Much of the appeal of the BDS vote in California revolved around interpretation of the Ethical Practices Code (EPC), a key component of the UAW Constitution that codifies the Union’s intent to promote internal democracy while also attempting to balance the interests of ALL members of the Union.  The key passage is the following. “Each member shall be entitled to a full share in Union self-government. Each member shall have full freedom of speech and the right to participate in the democratic decisions of the Union. Subject to reasonable rules and regulations, each member shall have the right to run for office, to nominate and to vote in free, fair and honest elections. In a democratic union, as in a democratic society, every member has certain rights but s/he also must accept certain corresponding obligations. Each member shall have the right freely to criticize the policies and personalities of Union officials; however, this does not include the right to undermine the Union as an institution; to vilify other members of the Union and its elected officials or to carry on activities with complete disregard of the rights of other members and the interests of the Union; to subvert the Union in collective bargaining or to advocate or engage in dual unionism.”

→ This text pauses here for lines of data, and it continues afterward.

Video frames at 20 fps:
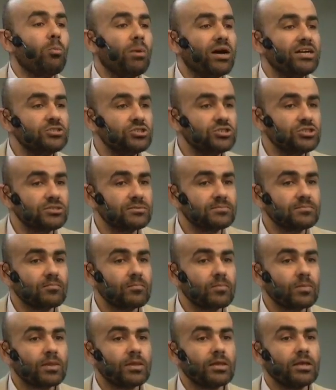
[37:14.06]
much
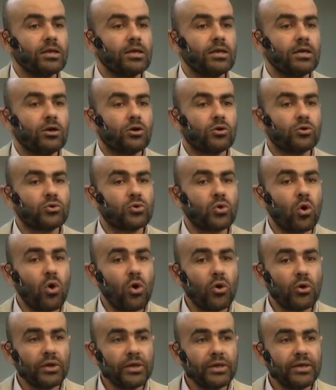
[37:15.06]

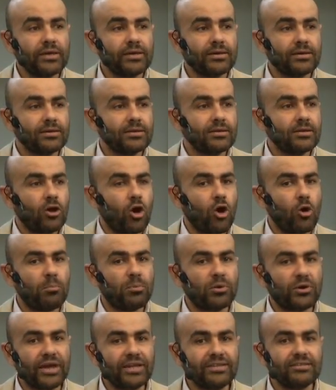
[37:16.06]
wrong
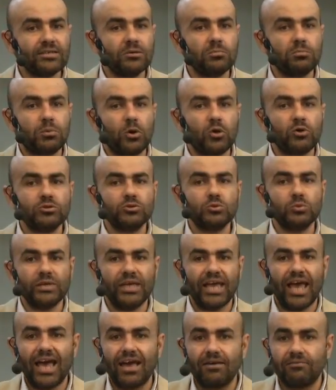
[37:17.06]
operating point
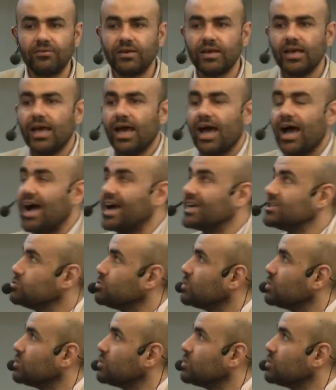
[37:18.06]
we have. And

The UAW definition of democracy also encompasses a commitment, in Article 2 of the Constitution, to further “the improvement of general economic and social conditions in the United States of America, Canada, the Commonwealth of Puerto Rico and generally in the nations of the world.”

The UAW is unique in the US labor movement in that it allows appeals like the one from the member in California to go to the independent PRB, so that a neutral party decides whether the UAW has followed its own democratic procedures.